14/02/2016 02h00
Clovis Rossi
Uganda não é aqui. Que pena
Uganda ocupa o 163º lugar entre os 188 países listados no ranking de Desenvolvimento Humano das Nações Unidas.
Ainda assim, tem lições a ensinar a um Brasil teoricamente mais desenvolvido (é o 73º), ao menos no que se refere ao vírus da zika, a mais recente das incontáveis tragédias que açoitam o país.
Para começar, foi precisamente em Uganda que primeiro se detectou o vírus (no sangue de macacos), no já remotíssimo ano de 1947.
Trabalho do Uvri (Instituto de Uganda de Pesquisa de Vírus).
Para comparação: o Uvri foi criado (em 1936, com nome diferente) com financiamento da Fundação Rockefeller, ao passo que os institutos similares no Brasil dependem de verbas oficiais, que são sempre escassas, mesmo em épocas de bonança. Imagine agora.
Segunda comparação: vale para o Brasil a descrição que faz de Uganda Julius Lutwama, principal pesquisador do instituto ugandense, para a "Foreign Policy":
"Temos ampla flora, ampla fauna e, claro, boa temperatura, bom clima. E o que é bom para humanos é bom também para vírus." No entanto, não houve em Uganda, como não há agora, um surto nem sequer parecido de zika.
Há duas explicações para isso: primeiro, o fato de que, sempre segundo Lutwama, "a zika sempre foi uma afecção benigna. De cada cinco ou dez pessoas infectadas, apenas uma ou duas apresentam um pouco de febre".
A segunda explicação é que serve de exemplo para o Brasil: "Eles [o Uvri] estão sempre monitorando as condições, de forma que não ocorra um surto para o qual eles não estejam prevenidos", disse à "Foreign Policy" Martha Kaddumukasa, entomologista da Makerere University, que já foi pesquisadora do Uvri.
De fato, relata a revista, o instituto ugandense coleta e monitora parasitas e amostras de sangue de pacientes de todo o país, em busca de atividades virais inusuais.

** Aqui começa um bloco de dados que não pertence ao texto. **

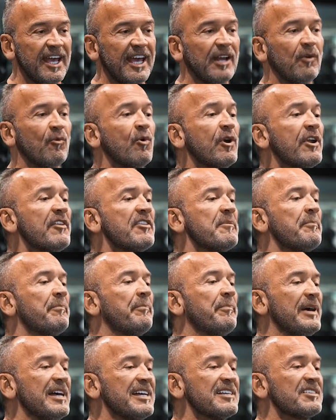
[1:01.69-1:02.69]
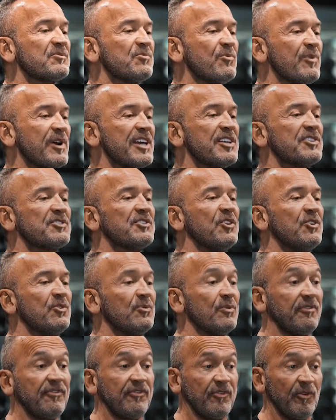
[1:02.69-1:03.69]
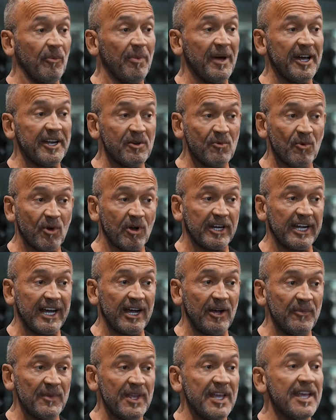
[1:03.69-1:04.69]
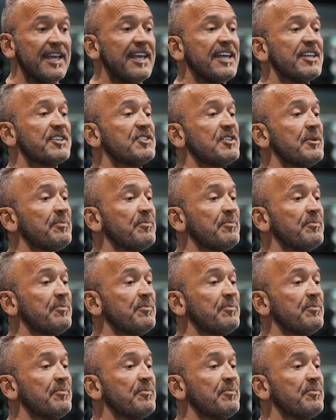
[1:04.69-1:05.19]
And one of the best ways to do a full body workout is to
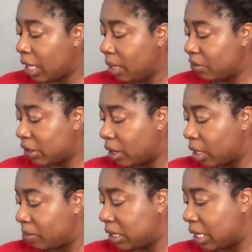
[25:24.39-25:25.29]
I'm sorry,
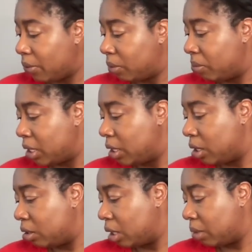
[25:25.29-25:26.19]
but that would be,
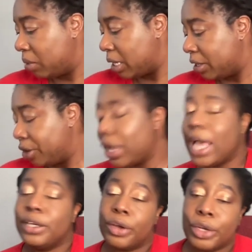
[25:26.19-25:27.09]
I mean, no,
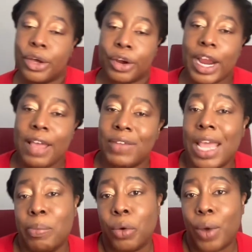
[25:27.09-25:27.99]
I no longer have an
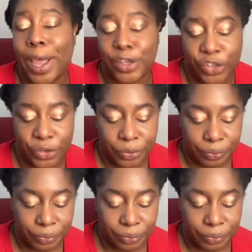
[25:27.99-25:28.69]
Apple Watch.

Também mapeia padrões de doença, tanto em pessoas como em animais, para alertar os trabalhadores da saúde para doenças fora dos padrões e para o que fazer quando elas aparecem.
Esse trabalho preventivo –virtualmente inexistente no Brasil– explica, por exemplo, a relativa imunidade de Uganda ao recente surto de outro vírus, o ebola. Em Uganda, os mortos foram 21, enquanto na África Ocidental morreram mais de 11 mil.
Atenção, não estou dizendo que Uganda é um modelo de saúde pública a ser seguido por todo o mundo subdesenvolvido ou em desenvolvimento. Se fosse, não estaria 90 posições atrás do horrível Brasil.
O que estou dizendo é que, mesmo em condições precárias, é possível ter boas práticas para minimizar os efeitos de surtos que surpreendem as autoridades, como está ocorrendo agora com a zika.
O problema é que se trata de uma doença majoritariamente de pobres. Escreve Clare Wenham, pesquisadora de Políticas Globais de Saúde na London School of Economics: "Zika é uma doença da pobreza, assim como outras doenças tropicais negligenciadas, como chikungunya e dengue".
Pena que até a pobre Uganda dê mais atenção aos males de seus pobres que o Brasil.